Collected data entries
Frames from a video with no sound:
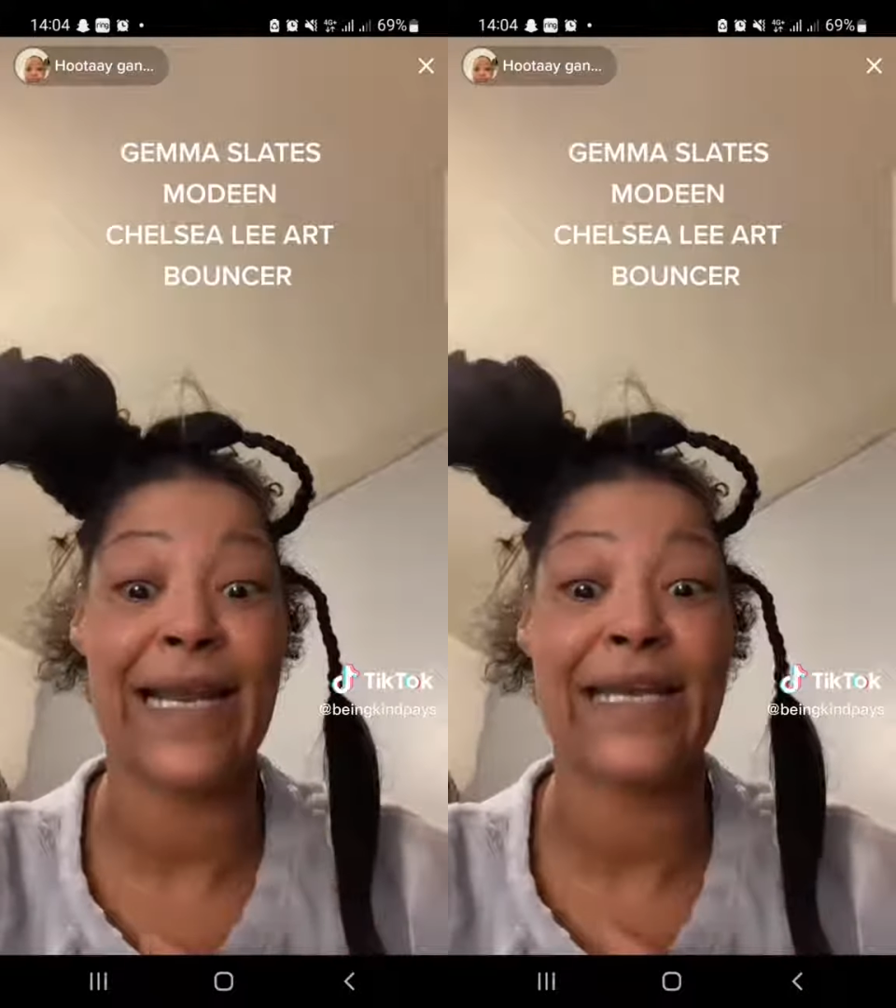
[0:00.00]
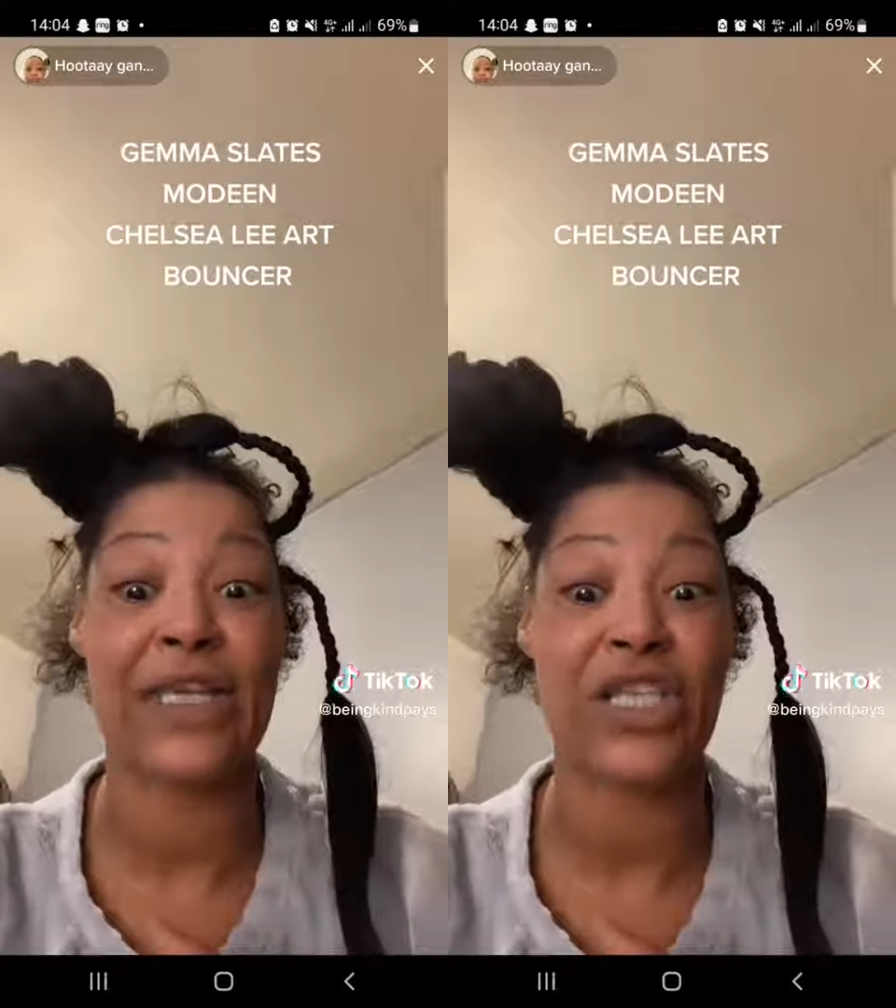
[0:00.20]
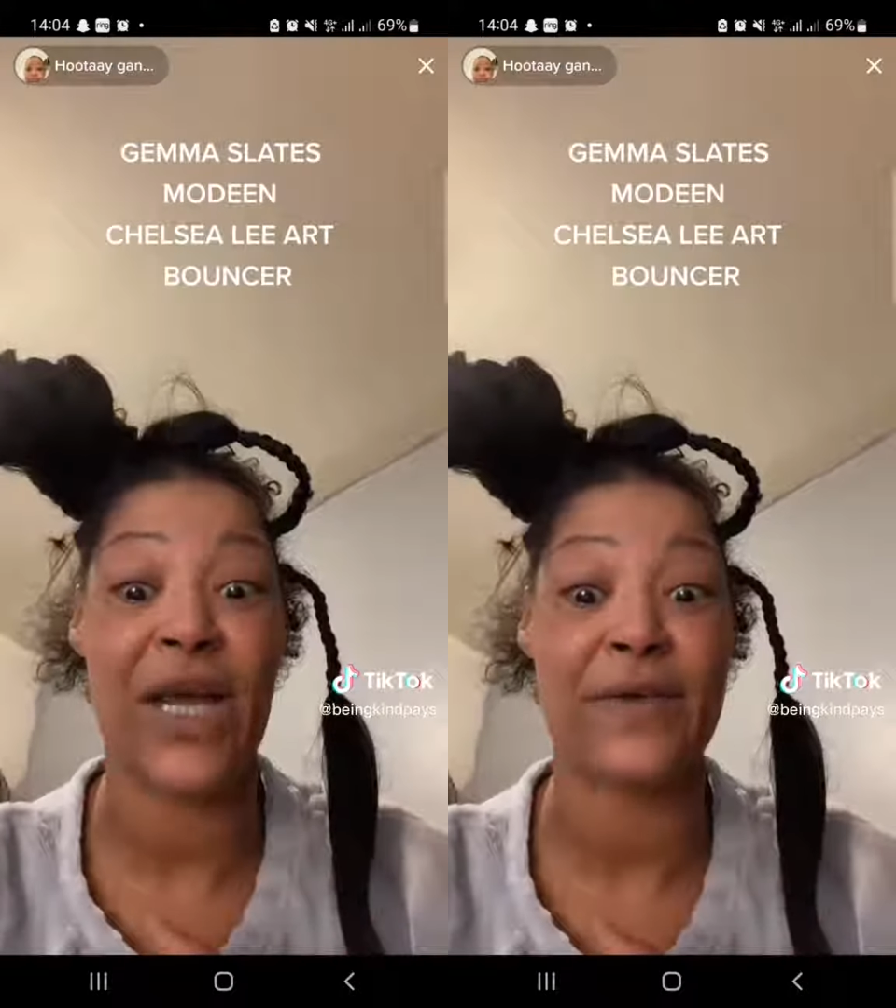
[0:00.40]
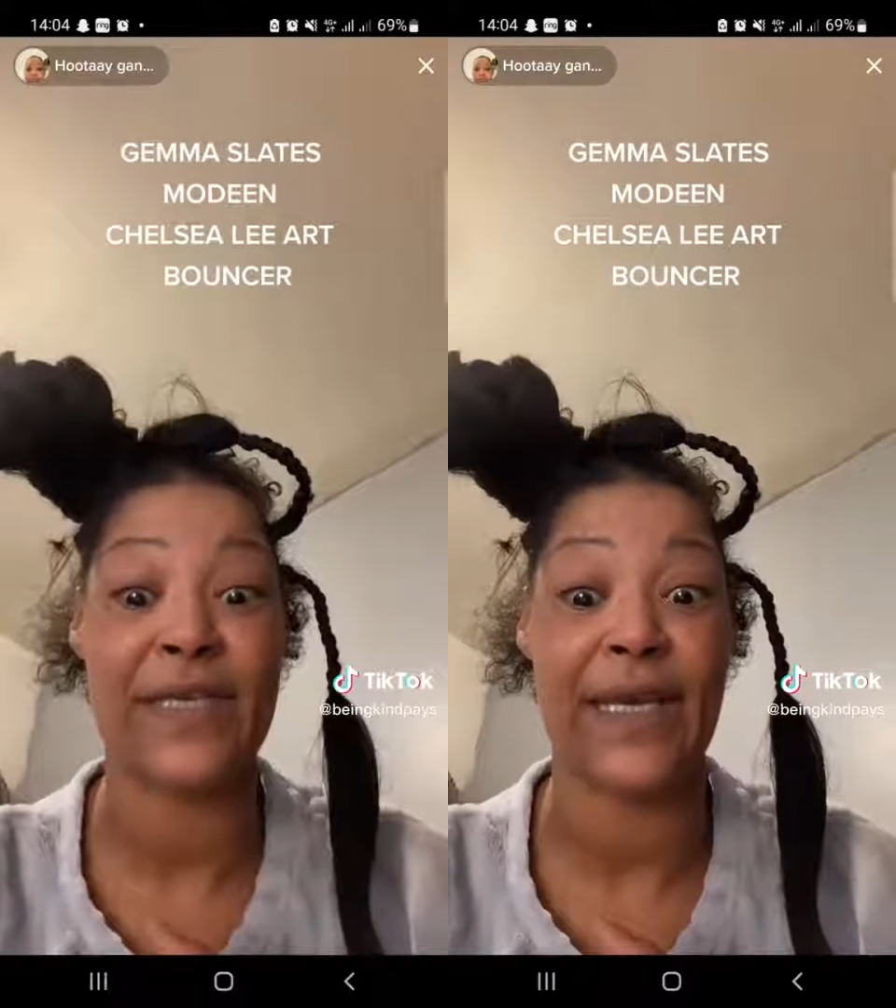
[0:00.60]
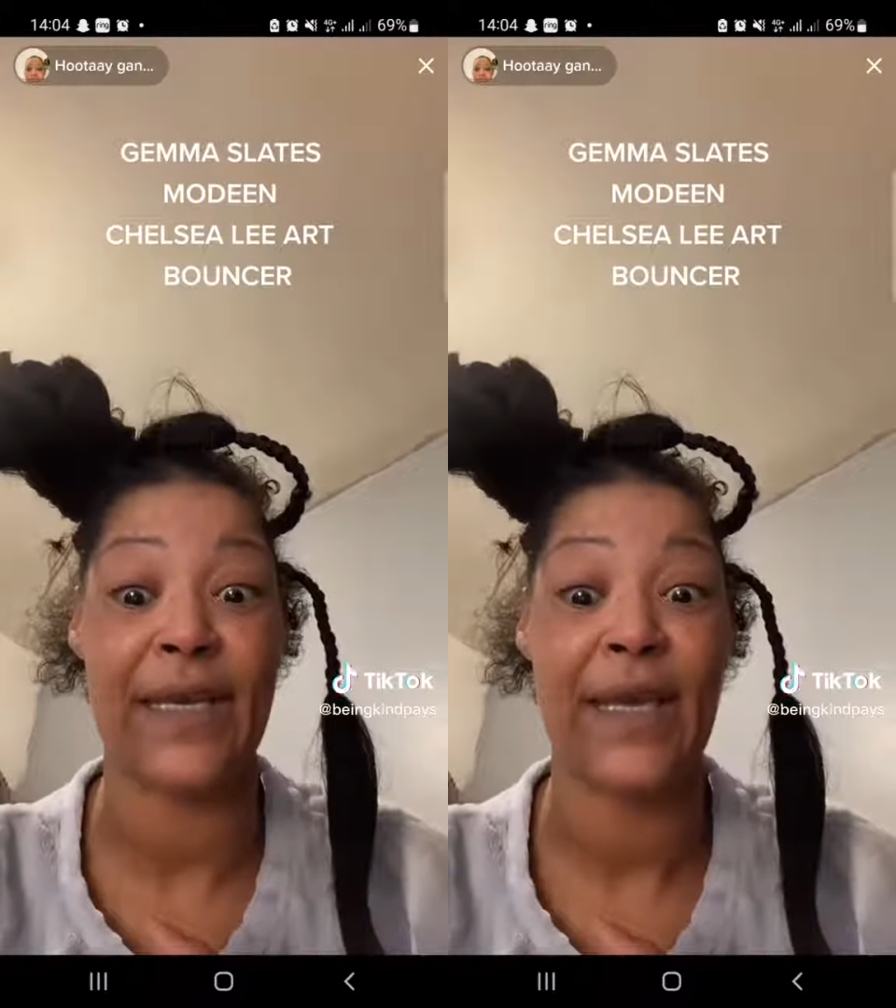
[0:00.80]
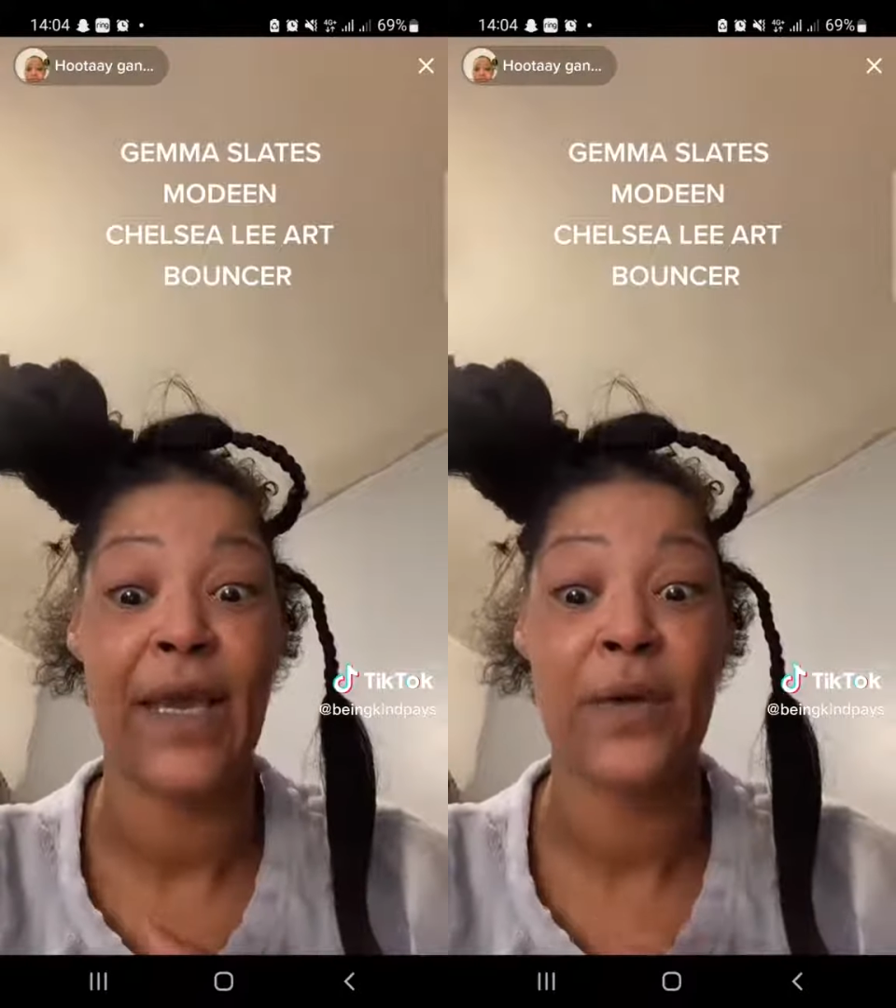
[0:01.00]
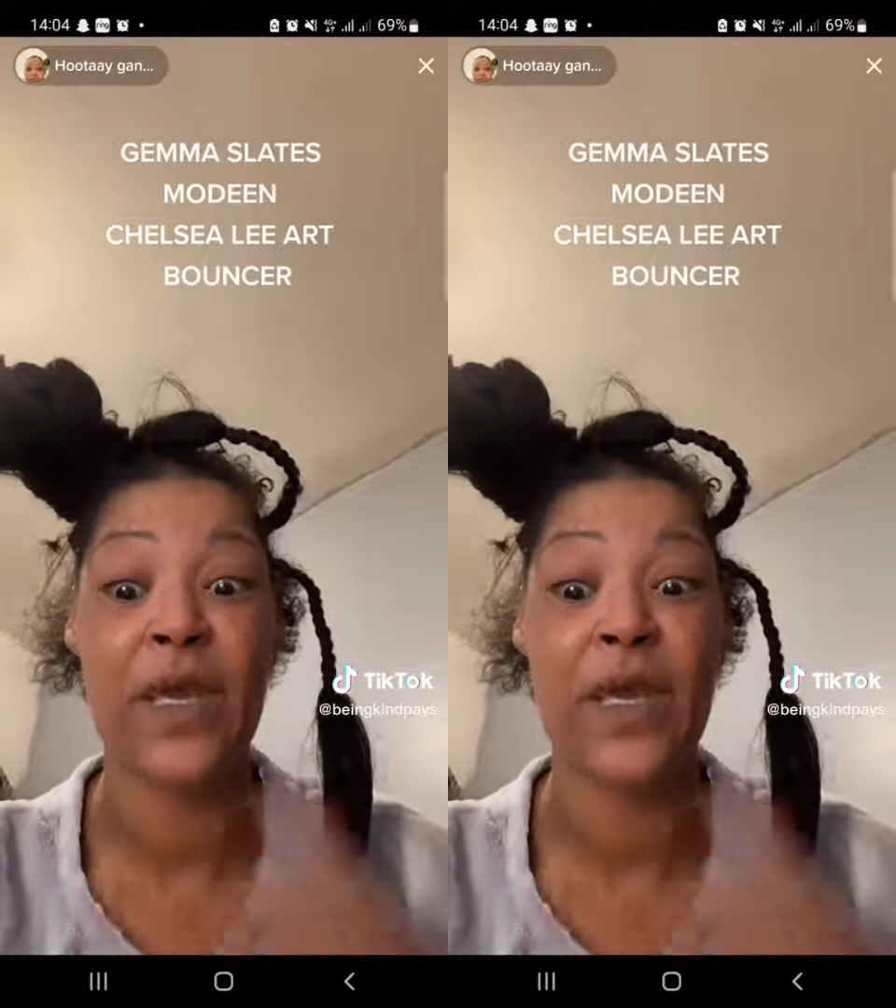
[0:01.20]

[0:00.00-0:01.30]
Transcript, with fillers: clinic, Chelsea.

Required action: Every line in the entries above that mentions the word "with" must be shown.

Your solution:
Frames from a video with no sound:
Transcript, with fillers: clinic, Chelsea.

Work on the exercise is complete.